Saved entries
------------------------------------

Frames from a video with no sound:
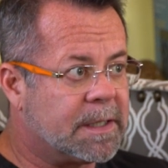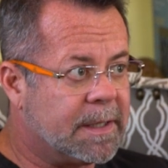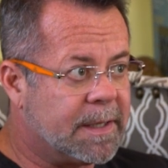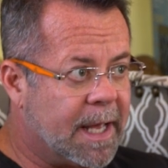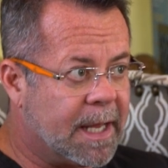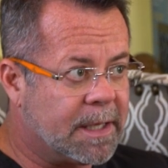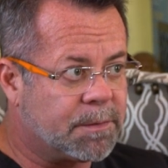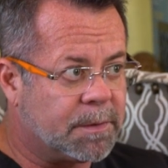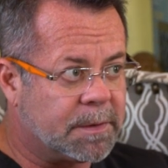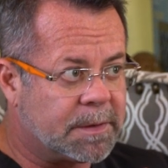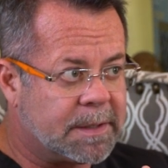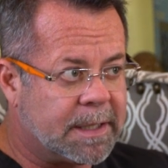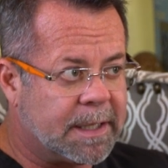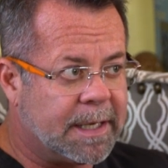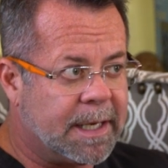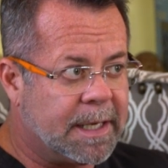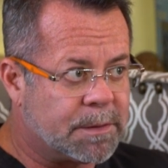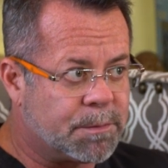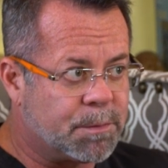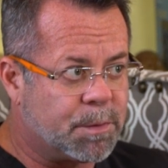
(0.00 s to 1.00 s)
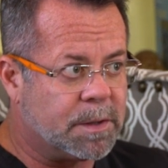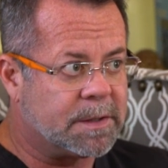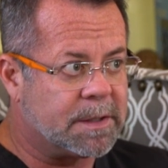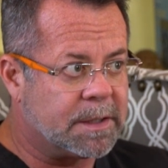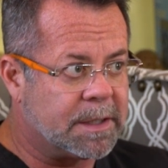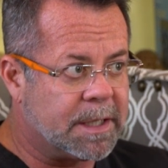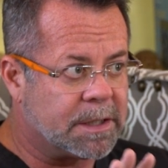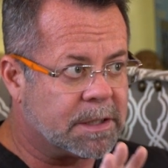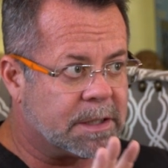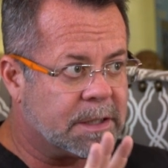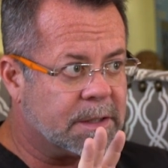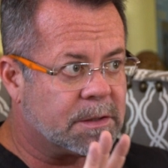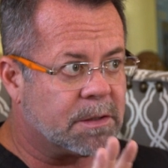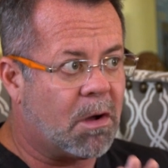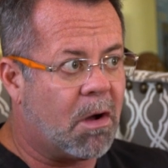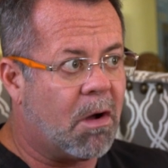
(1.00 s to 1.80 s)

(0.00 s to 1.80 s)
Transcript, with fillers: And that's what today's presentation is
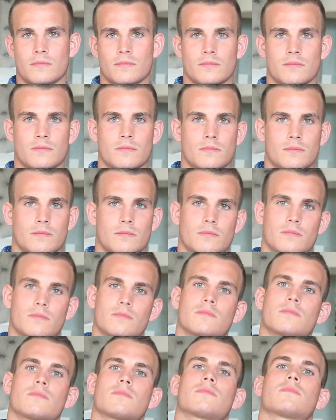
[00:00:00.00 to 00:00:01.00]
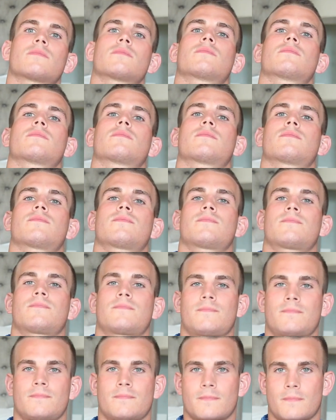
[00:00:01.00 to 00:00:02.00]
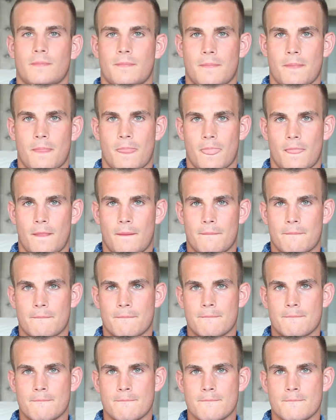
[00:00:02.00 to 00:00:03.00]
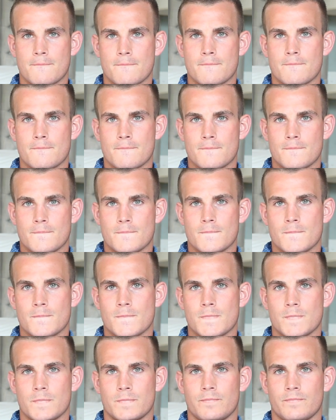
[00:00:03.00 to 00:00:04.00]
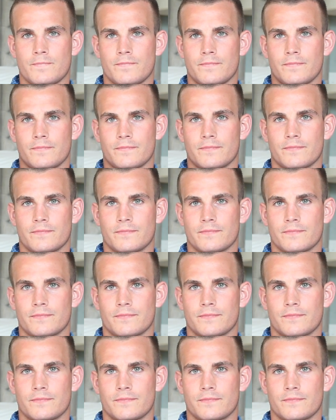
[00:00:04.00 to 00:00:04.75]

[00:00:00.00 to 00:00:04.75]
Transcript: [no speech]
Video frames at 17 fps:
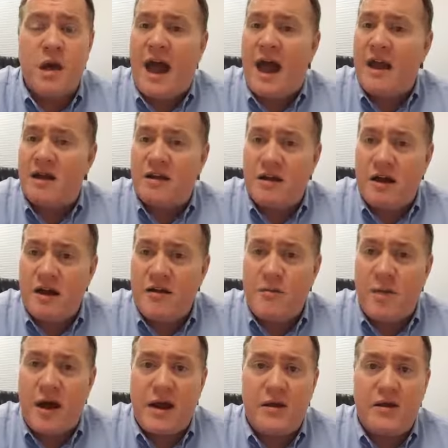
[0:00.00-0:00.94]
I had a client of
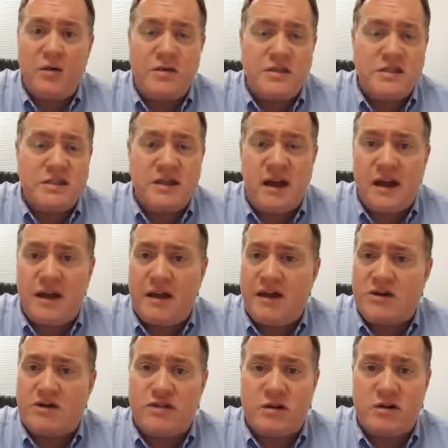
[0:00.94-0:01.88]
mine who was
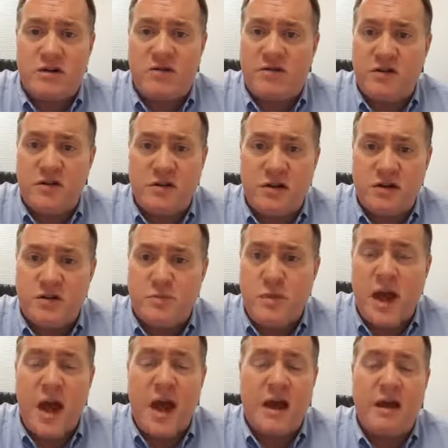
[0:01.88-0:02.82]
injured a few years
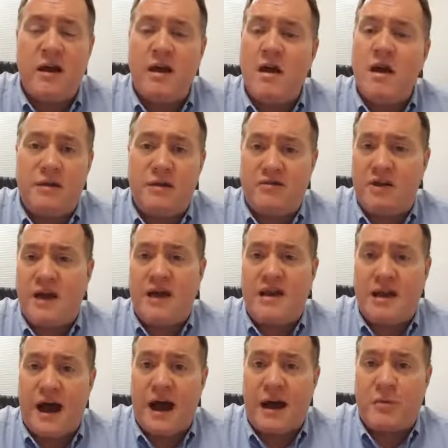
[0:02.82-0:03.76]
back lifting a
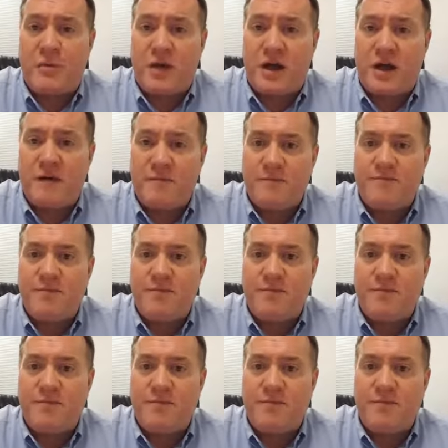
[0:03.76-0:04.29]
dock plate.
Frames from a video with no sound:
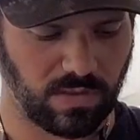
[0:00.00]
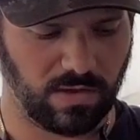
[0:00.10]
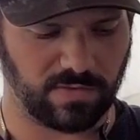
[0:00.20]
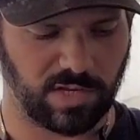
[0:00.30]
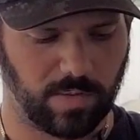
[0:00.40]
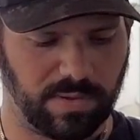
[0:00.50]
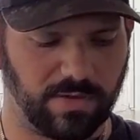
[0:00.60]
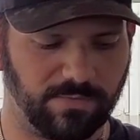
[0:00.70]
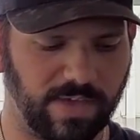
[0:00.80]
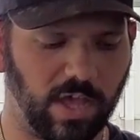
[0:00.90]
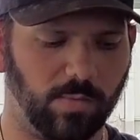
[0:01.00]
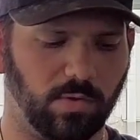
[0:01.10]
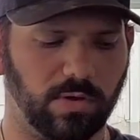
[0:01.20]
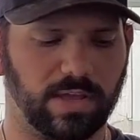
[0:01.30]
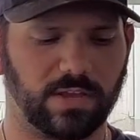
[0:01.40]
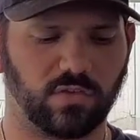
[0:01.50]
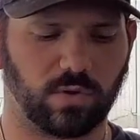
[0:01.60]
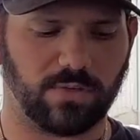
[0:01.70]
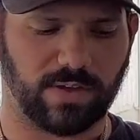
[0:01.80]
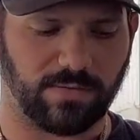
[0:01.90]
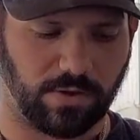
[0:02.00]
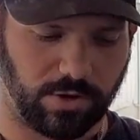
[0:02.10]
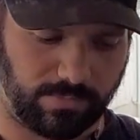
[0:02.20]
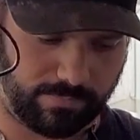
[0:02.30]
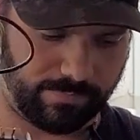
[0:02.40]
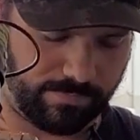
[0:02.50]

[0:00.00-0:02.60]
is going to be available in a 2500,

------------------------------------

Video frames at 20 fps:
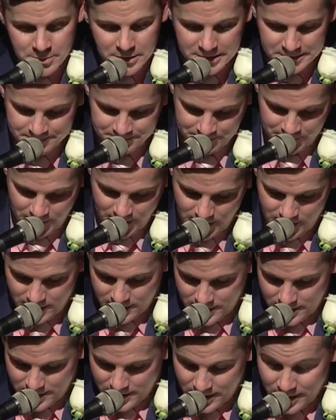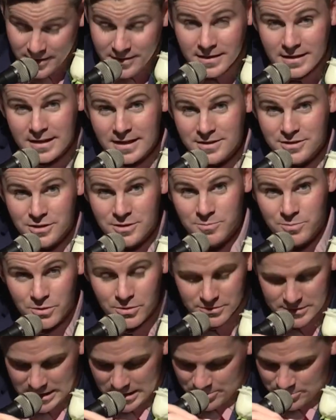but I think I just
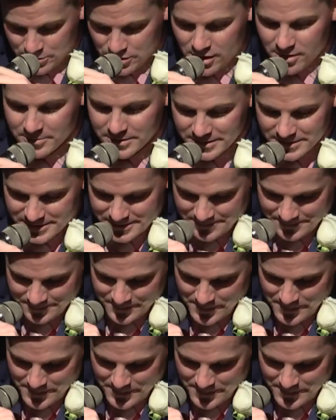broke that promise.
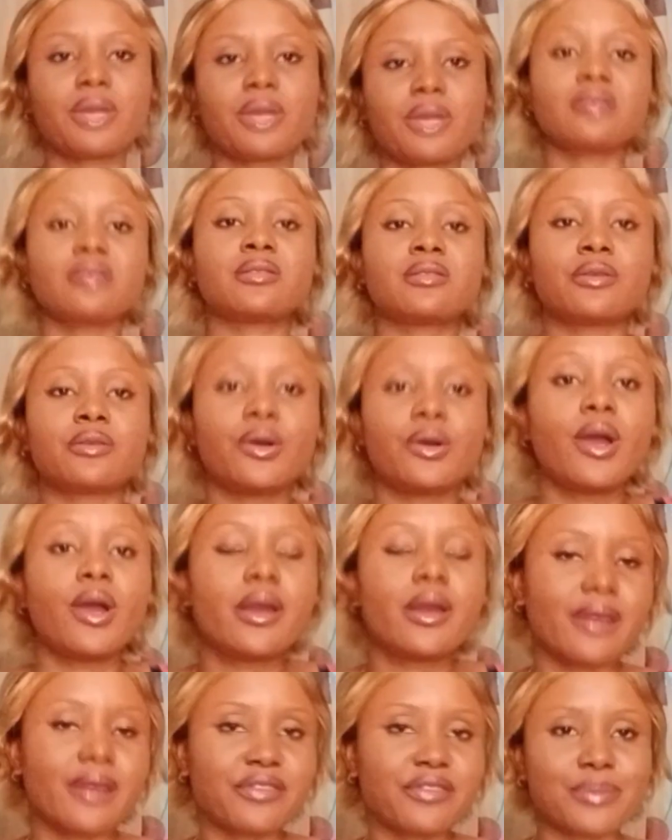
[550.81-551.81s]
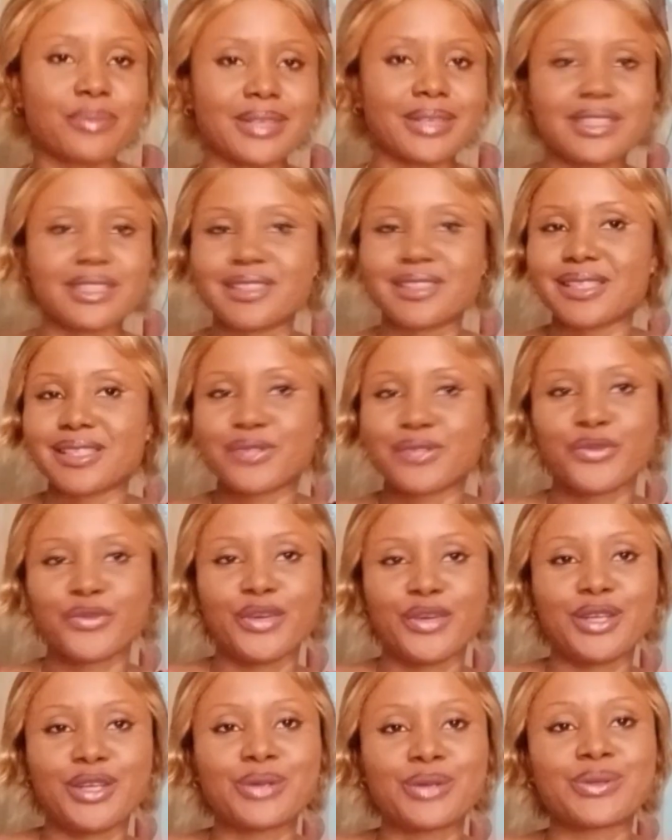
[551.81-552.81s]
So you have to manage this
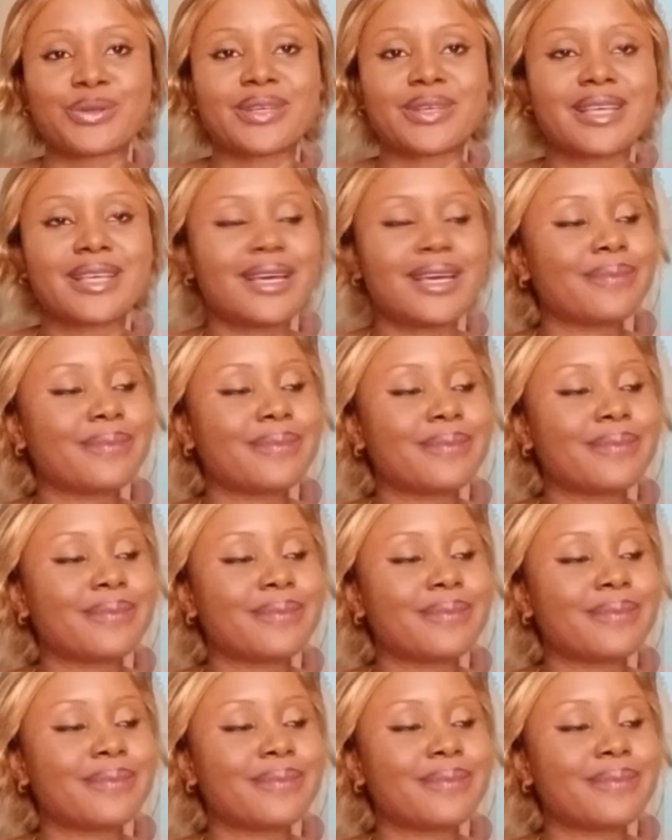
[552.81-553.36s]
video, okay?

------------------------------------

▶ EXERCISE OBJECTIVE
Check each line above for the string "Transcript" and copy every line that has it.

▶ PROBLEM SOLUTION
Transcript, with fillers: And that's what today's presentation is
Transcript: [no speech]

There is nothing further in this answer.